Your objective
Give again, word for word, the line holding "[0:04.00-0:05.00]" and every line after it through the end of the data below. Omit pictures.

Data records:
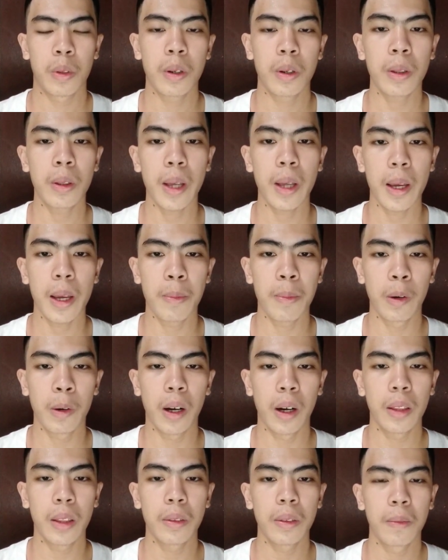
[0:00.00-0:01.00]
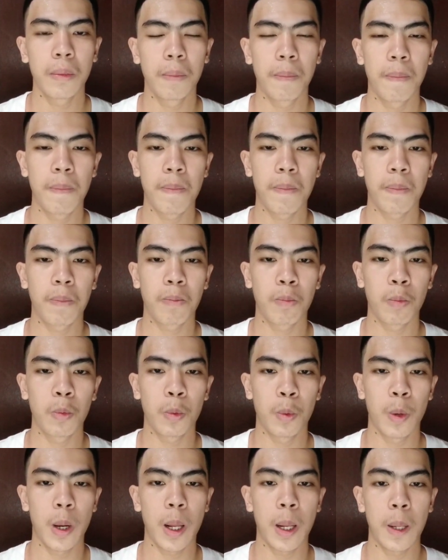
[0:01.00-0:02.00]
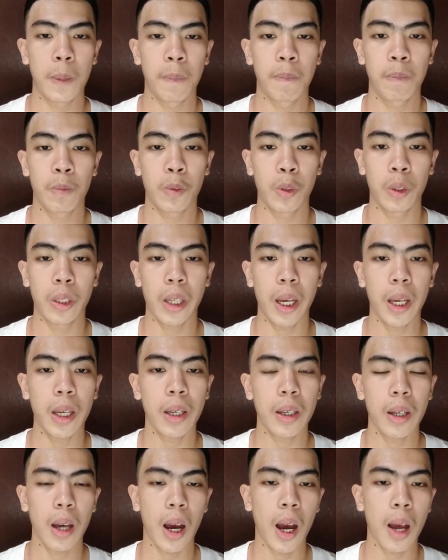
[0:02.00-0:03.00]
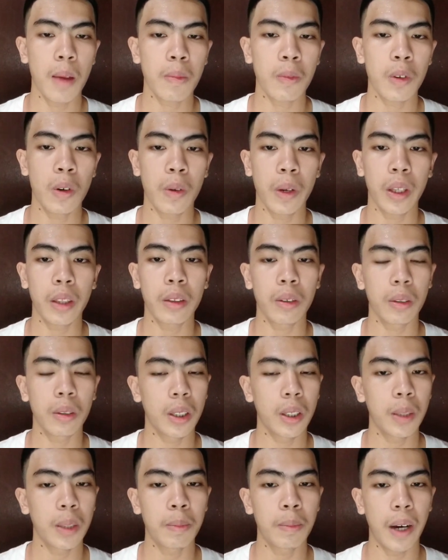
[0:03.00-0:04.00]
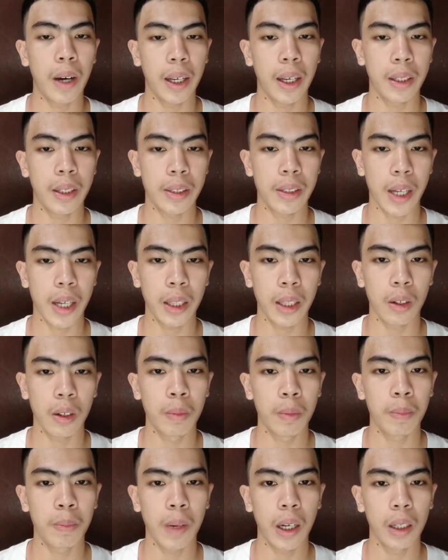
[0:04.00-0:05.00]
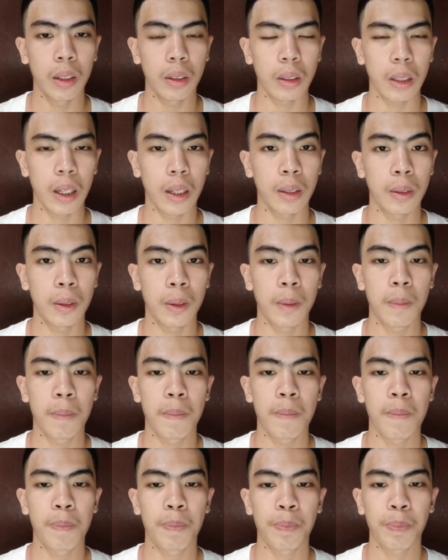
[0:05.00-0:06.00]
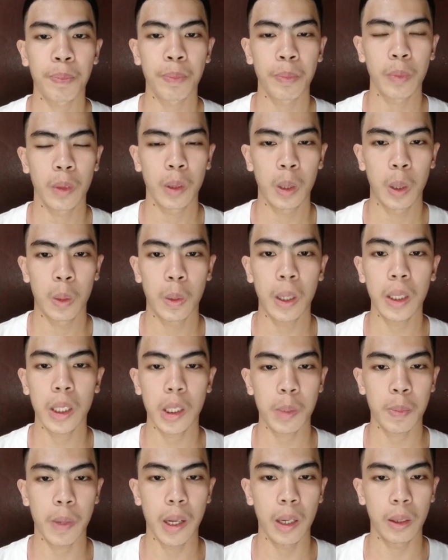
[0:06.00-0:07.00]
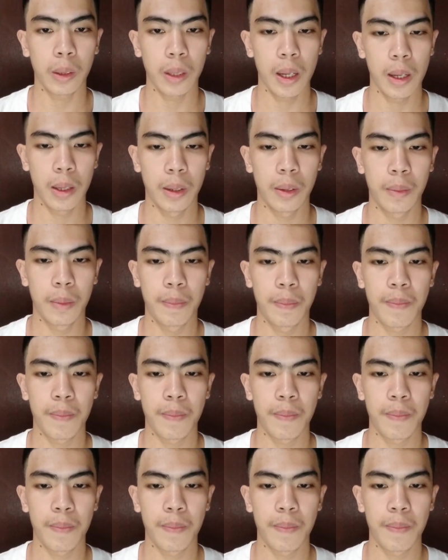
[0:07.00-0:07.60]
Good day, everyone. Well, today I'm going to give my insight of pilot ladder. What is pilot ladder?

Completed task
[0:04.00-0:05.00]
[0:05.00-0:06.00]
[0:06.00-0:07.00]
[0:07.00-0:07.60]
Good day, everyone. Well, today I'm going to give my insight of pilot ladder. What is pilot ladder?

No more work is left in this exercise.